На тесном астаповском вокзале, вокруг большого стола и стойки, постоянно толпились корреспонденты разных газет — человек двенадцать. Они пили водку, громко разговаривали и постоянно нас расспрашивали.
Тут же были жандармы и сыщики, и по вокзалу и платформе гулял о. Варсонофий, настоятель Оптиной Пустыни, с тайным поручением причастить Льва Толстого. Он как будто ждал, что его позовут. Такова была атмосфера астаповского вокзала. Это, однако, совсем не относится к железнодорожным служащим. Они были в высшей степени предупредительны и деликатны»[290].«Астапово — одно из самых тяжелых воспоминаний в моей жизни. Поезд пришел вечером. Небольшой
и довольно тускло освещенный зал для приезжающих был полон народа; вся эта толпа сновала взад и вперед, толкалась, и гул голосов стоял в зале. Меня сразу охватило чувство тоски и какой-то безнадежности. Я очень близорука, и, хотя я знала, что здесь должен быть кто-нибудь из своих, я долго никого не могла отыскать и не знала, куда мне толкнуться. Наконец, я встретила П. А. Буланже, который и проводил меня в вагон, где были Софья Андреевна и Татьяна Львовна; тут же был и Сергей Львович. […]Когда я вошла с П. А. Буланже в зал, чтобы пообедать, на меня удручающе подействовала любопытная, равнодушная толпа; тут и фотографы, и киносъемщики, и корреспонденты; нельзя было показаться, чтобы сейчас же не начинали интервьюировать
. Я наскоро пообедала и вернулась в вагон. К Софье Андреевне я старалась не ходить: при моем появлении она начинала без умолку говорить. Ей это было вредно, а мне тяжело слушать. Пришел Сергей Львович. Он был очень расстроен; поговоривши немного со мной, он сказал:— Я часто последнее время думал о том, как будет умирать отец, но чтобы он так умирал — никогда не мог себе представить.
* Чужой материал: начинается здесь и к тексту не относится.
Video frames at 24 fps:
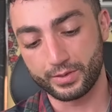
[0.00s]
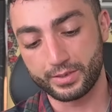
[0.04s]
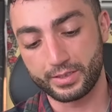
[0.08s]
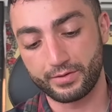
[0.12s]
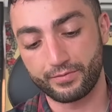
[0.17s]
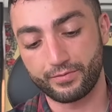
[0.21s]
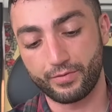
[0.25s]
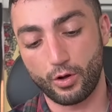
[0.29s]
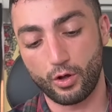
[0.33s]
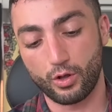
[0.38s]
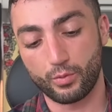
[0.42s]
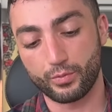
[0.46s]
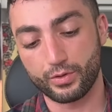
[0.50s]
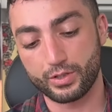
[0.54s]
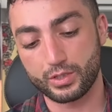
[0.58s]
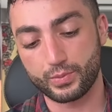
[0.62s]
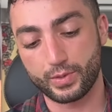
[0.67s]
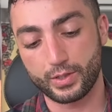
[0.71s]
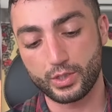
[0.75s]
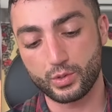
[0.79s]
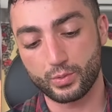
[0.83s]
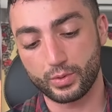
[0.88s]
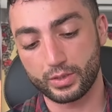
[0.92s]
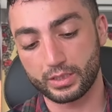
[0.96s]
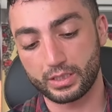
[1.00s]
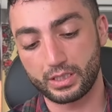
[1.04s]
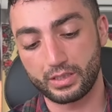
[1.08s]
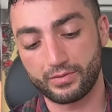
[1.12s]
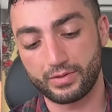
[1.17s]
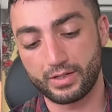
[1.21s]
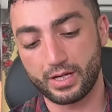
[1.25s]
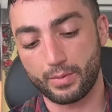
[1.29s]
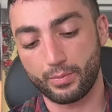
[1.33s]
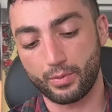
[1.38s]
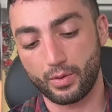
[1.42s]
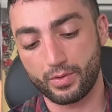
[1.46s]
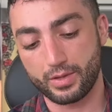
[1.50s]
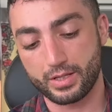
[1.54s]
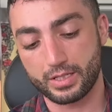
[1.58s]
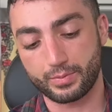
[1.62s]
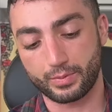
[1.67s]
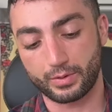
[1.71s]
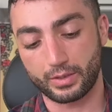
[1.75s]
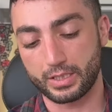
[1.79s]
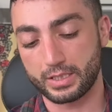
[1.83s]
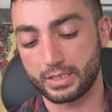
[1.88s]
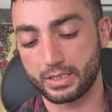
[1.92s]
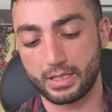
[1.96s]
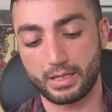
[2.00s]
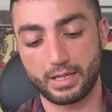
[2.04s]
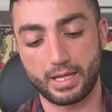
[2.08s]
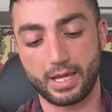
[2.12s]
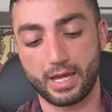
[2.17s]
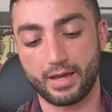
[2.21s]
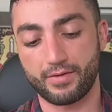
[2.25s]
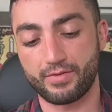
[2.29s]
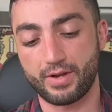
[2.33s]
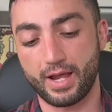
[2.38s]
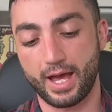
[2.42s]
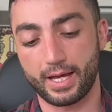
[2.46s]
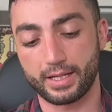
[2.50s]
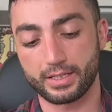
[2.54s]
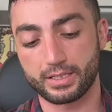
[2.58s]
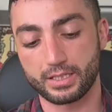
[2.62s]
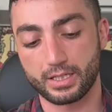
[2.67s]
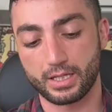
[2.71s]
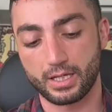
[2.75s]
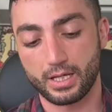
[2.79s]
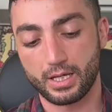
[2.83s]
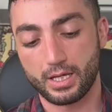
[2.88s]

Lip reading: As if almost when you were giving up on this person, they have not.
Как в Крыму тянуло в комнату больного, так здесь тянет к тому домику, где он умирает. Но какая разница! Там взойдешь, посмотришь на него, посидишь около него, он лежит с закрытыми глазами, не видит тебя, но чувствуется какой-то мир и спокойствие. А теперь! Дверь в дом заперта изнутри; никого не пускают, не спросивши, кто это. Боятся, что войдет Софья Андреевна, от которой его тщательно оберегают. Не впускают и меня, и я с горечью думаю: „Неужели Гольденвейзер, Буланже и другие ближе ему, чем я? Ведь я люблю его, как себя помню“.
И вот ходишь взад и вперед перед домом в надежде услыхать что-нибудь — хорошее или дурное, но что-нибудь; неизвестность хуже всего, а сидя в вагоне, мы ничего не знаем и мало кого видим. Холодно, темно; тут и свои близкие; тут опять корреспонденты, которые, как коршуны, ждут услыхать или увидеть что-нибудь интересное; к нам подходить и нас расспрашивать они не решаются. Страшно тяжелое впечатление производит Софья Андреевна. Вся дрожащая, под руку с фельдшерицей, она то подойдет к двери, то заглянет в окно, но дверь заперта, окно завешено. Она сама создала себе такое положение, но нельзя не пожалеть ее»[291].Иван Иванович Озолин, начальник станции, в доме которого умер Л. Н. Толстой. Фотография 1910 г.
Телеграфисты и корреспонденты на станции Астапово. Ноябрь 1910 г. Фотография С. Г. Смирнова
«Наше дежурство не было упорядоченным, все мы были возбужденные, утомленные, то и дело отвлекали нас (особенно Никитина) корреспонденты, родные, друзья, любопытные.
Получались в большом количестве газеты, переполненные известиями о Л. Н. Каждый получал во много раз бóльшую корреспонденцию, чем обыкновенно, много телеграмм. Как только кто-нибудь ложился спать, его будили из-за „срочных с ответом“ телеграмм.